Make sure that you are aware that the word inter-specific is being employed, that is, interactions between species, rather than those that are intra-specific, which refers to interactions among members of the same species. Mutualisms often are co-evolved interactions meaning that each species has adapted to the relationship in such a way that the mutual benefit is more stable and secure.

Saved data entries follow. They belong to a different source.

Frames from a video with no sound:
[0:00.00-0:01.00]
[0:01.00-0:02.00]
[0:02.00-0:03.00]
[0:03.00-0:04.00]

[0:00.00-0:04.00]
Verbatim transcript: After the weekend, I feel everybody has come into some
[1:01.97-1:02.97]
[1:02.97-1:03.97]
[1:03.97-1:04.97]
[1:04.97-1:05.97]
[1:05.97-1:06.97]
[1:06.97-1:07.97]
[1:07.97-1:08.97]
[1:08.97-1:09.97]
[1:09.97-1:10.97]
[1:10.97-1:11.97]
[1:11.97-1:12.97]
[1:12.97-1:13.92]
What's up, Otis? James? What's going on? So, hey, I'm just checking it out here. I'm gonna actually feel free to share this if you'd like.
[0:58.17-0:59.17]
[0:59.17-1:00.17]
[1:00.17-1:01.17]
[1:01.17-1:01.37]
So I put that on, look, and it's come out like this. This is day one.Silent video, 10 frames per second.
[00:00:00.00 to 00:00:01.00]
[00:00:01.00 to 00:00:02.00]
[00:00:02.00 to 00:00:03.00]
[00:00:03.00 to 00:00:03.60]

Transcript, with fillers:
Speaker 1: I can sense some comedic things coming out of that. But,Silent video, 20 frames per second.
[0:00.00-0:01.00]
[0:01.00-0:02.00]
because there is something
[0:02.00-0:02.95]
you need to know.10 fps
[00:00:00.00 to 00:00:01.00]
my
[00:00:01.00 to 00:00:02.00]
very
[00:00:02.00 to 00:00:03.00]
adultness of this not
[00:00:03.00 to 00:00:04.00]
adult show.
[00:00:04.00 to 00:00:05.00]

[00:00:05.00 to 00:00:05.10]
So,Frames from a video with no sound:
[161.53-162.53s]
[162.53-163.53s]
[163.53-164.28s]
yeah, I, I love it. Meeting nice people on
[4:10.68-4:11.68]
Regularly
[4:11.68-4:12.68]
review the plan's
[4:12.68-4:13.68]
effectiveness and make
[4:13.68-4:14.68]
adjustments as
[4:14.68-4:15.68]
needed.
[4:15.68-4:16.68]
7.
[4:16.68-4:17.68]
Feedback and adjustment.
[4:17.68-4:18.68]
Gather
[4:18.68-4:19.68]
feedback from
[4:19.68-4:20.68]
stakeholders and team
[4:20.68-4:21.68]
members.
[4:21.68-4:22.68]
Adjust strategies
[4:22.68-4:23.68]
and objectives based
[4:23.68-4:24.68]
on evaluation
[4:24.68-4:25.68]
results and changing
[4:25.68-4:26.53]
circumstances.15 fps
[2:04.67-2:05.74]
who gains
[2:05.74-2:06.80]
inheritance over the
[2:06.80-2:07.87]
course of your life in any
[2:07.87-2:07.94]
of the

Mutualisms are more likely to develop under circumstances where the fates or at least the attainment of benefits by interacting organisms are linked, that is, such that any harm or simply an absence of helping of the other organism in some manner costs the harming or at least not helping individual. This is most obviously observed when the reproduction of one organism is dependent on the other organism and vice versa. Examples of the linkage of reproductive fates, though intraspecific, can be found in the co-parenting of offspring as seen with humans as well as birds, where insufficient participation can negatively impact not only the other parent's reproductive success but one's own reproductive success as well. Fates, however, can be even more linked such as the vertical transmission of mutualistic symbiotic organisms to the offspring of their hosts.